The Battle of Solferino - wounded
Italian Identity,  Italian Regions,  Italian Stories,  Italy - History,  Italy Risorgimento (1840s - 1900)

“Tutti fratelli”: Solferino, Italy and Humanity’s Wounds

The Battle of Solferino - wounded

Henri Dunant had come to Italy on business. But when he arrived in northern Italy he instead witnessed the Battle of Solferino. Here the armies of the French and Austro-Hungarian Empires and of the Kingdom of Sardinia were engaged in a great battle to decide who would rule in the Po Valley (a crucial step in the birth of Italy as a country).

When Henri Dunant saw the tens of thousands of wounded in the fields after all was over, his heart filled with compassion for his fellow human beings. He organised care for the wounded. Realising the need, he went on to contribute to the founding of the International Red Cross, to the adoption of the Geneva Conventions and by the end of his life he was shared the first international peace prize for his humanitarian work.

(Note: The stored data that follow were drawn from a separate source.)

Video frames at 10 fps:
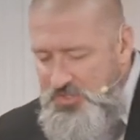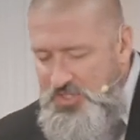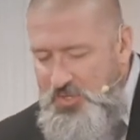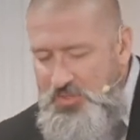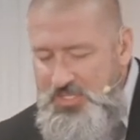or
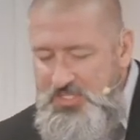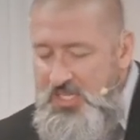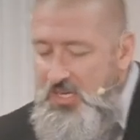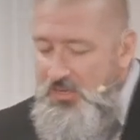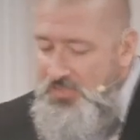showing is
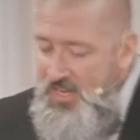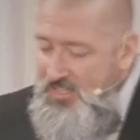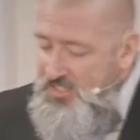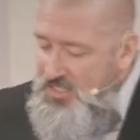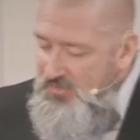
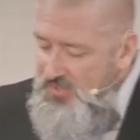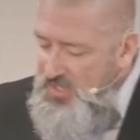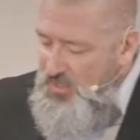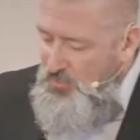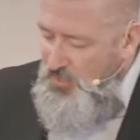
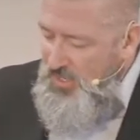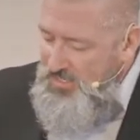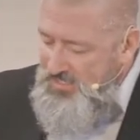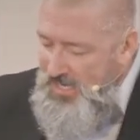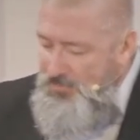thanksgiving and
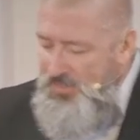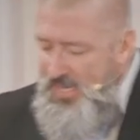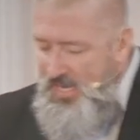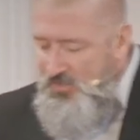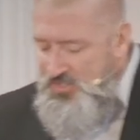praise happened
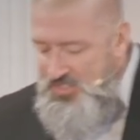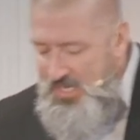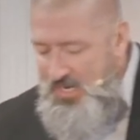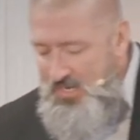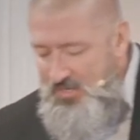
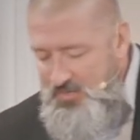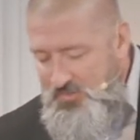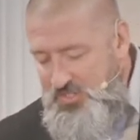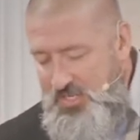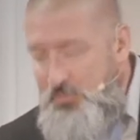outside of
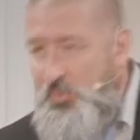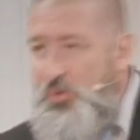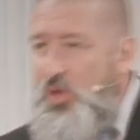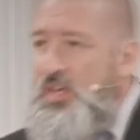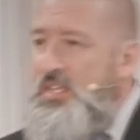the temple,
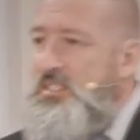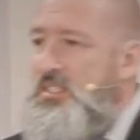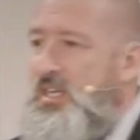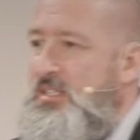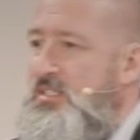not
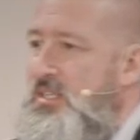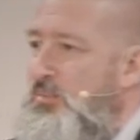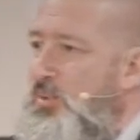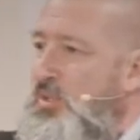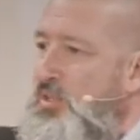inside the
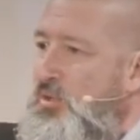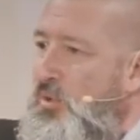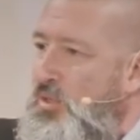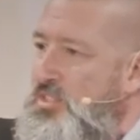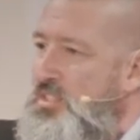temple, in the
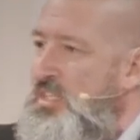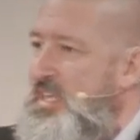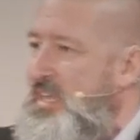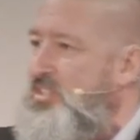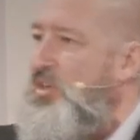courts and the
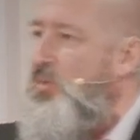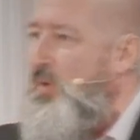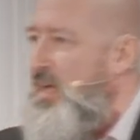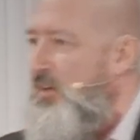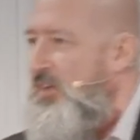gates
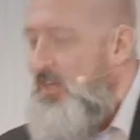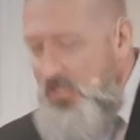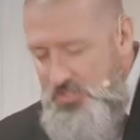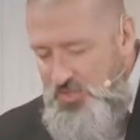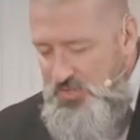around.
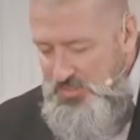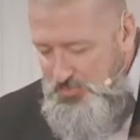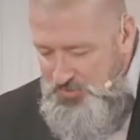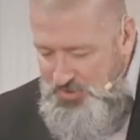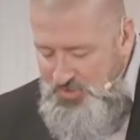So this
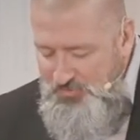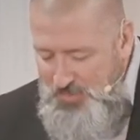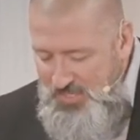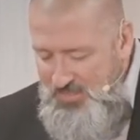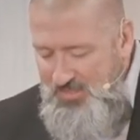should have
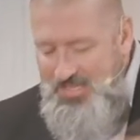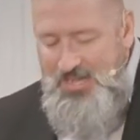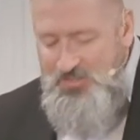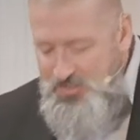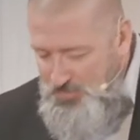been the
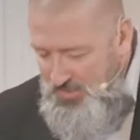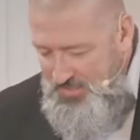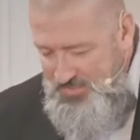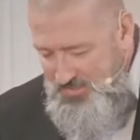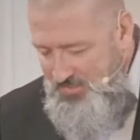loudest
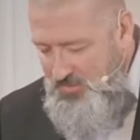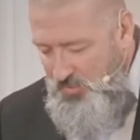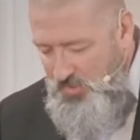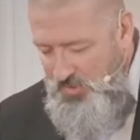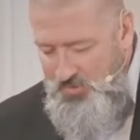place in the
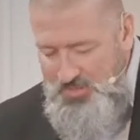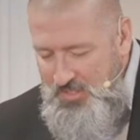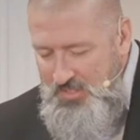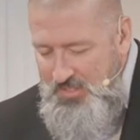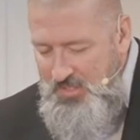world.
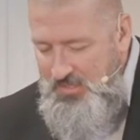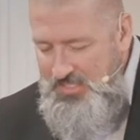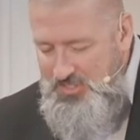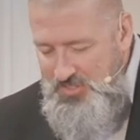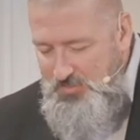
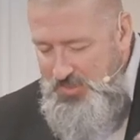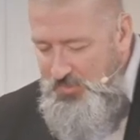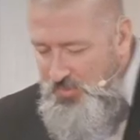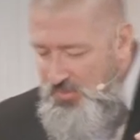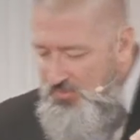It should have
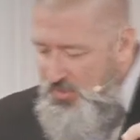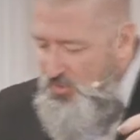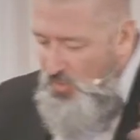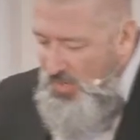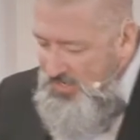been one of the
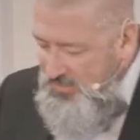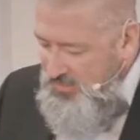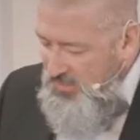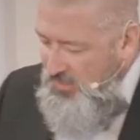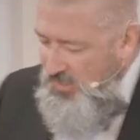
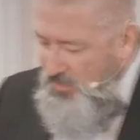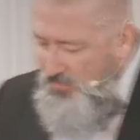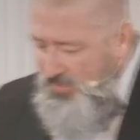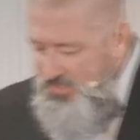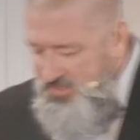greatest
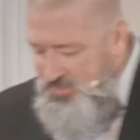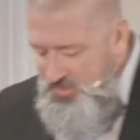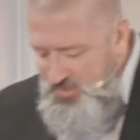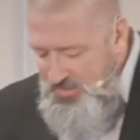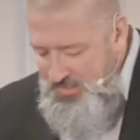places. You
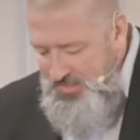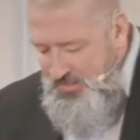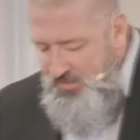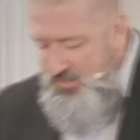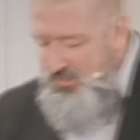know, you
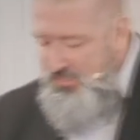hear in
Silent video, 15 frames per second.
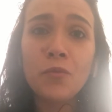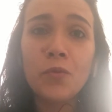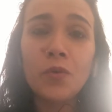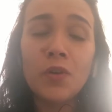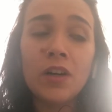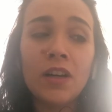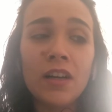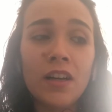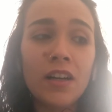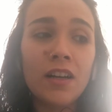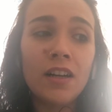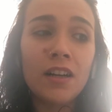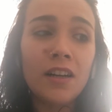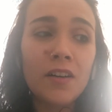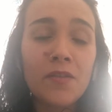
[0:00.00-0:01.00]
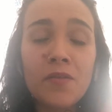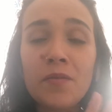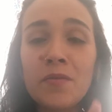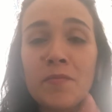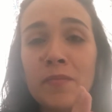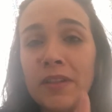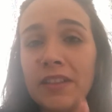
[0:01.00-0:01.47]

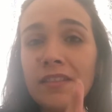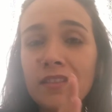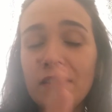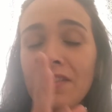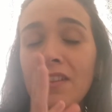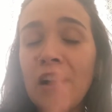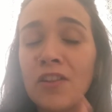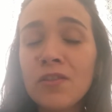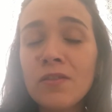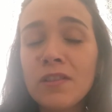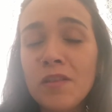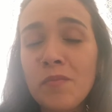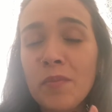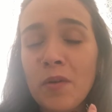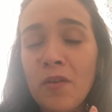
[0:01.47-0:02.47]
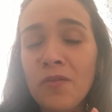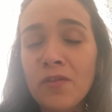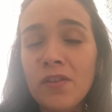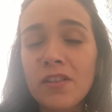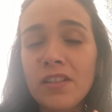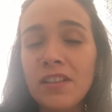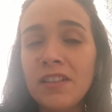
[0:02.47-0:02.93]
but also of
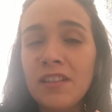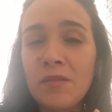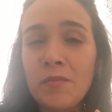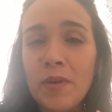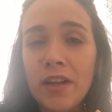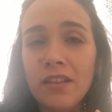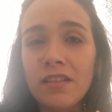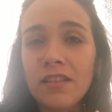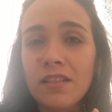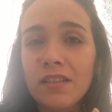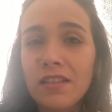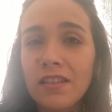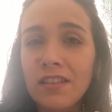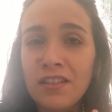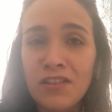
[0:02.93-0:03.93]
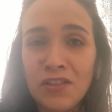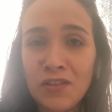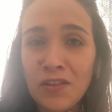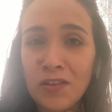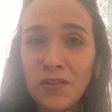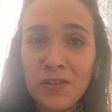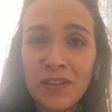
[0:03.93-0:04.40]
course it depends. It's
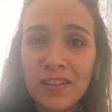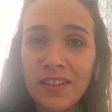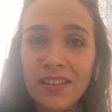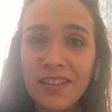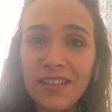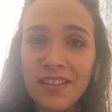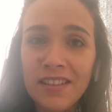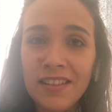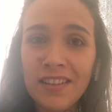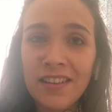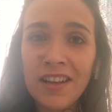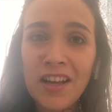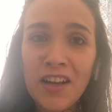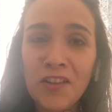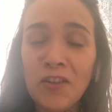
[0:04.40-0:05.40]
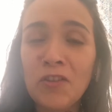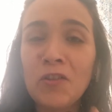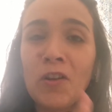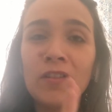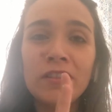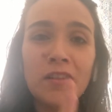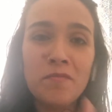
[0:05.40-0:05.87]
not
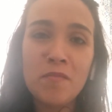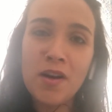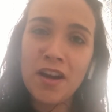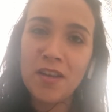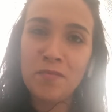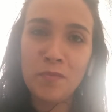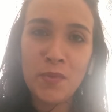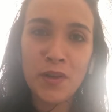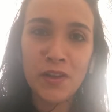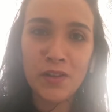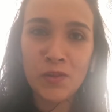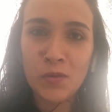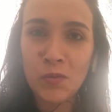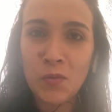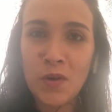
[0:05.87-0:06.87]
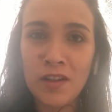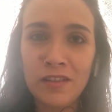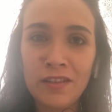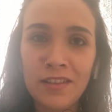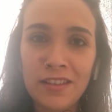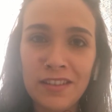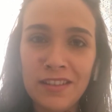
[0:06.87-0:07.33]
all the babies
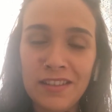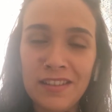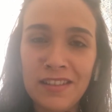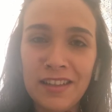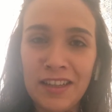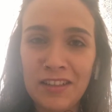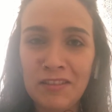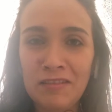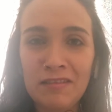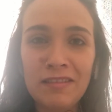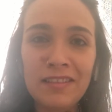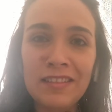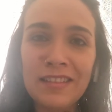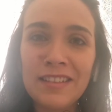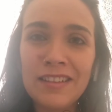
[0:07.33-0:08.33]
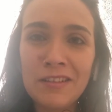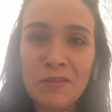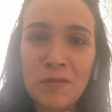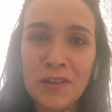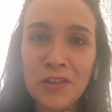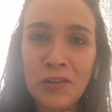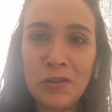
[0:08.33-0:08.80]
want and
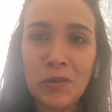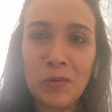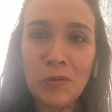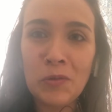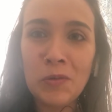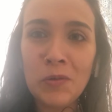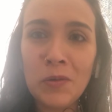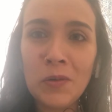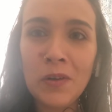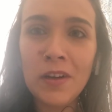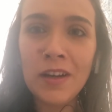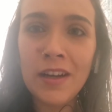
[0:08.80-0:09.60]
want to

The story of his personal response to scenes of carnage and the suffering of the wounded and dying and his efforts to organise volunteers and resources to care for them has been told many times. Dunant’s book: A Memory of Solferino, is an early example of war journalism. The book is a vivid personal memoir of what he observed. His book is also incidentally  witness to a bitter moment in Italian history. It is impossible not to feel the horror of what Dunant recounts; and not be moved to compassion for the suffering of men now long dead. The barbarity of war, the nobility it sometimes evokes, the pitiless (or desperate) greed of looters and the compassion of others are all laid bare in his account. Humanity in all our complexity is laid bare and the madness of war could not be clearer.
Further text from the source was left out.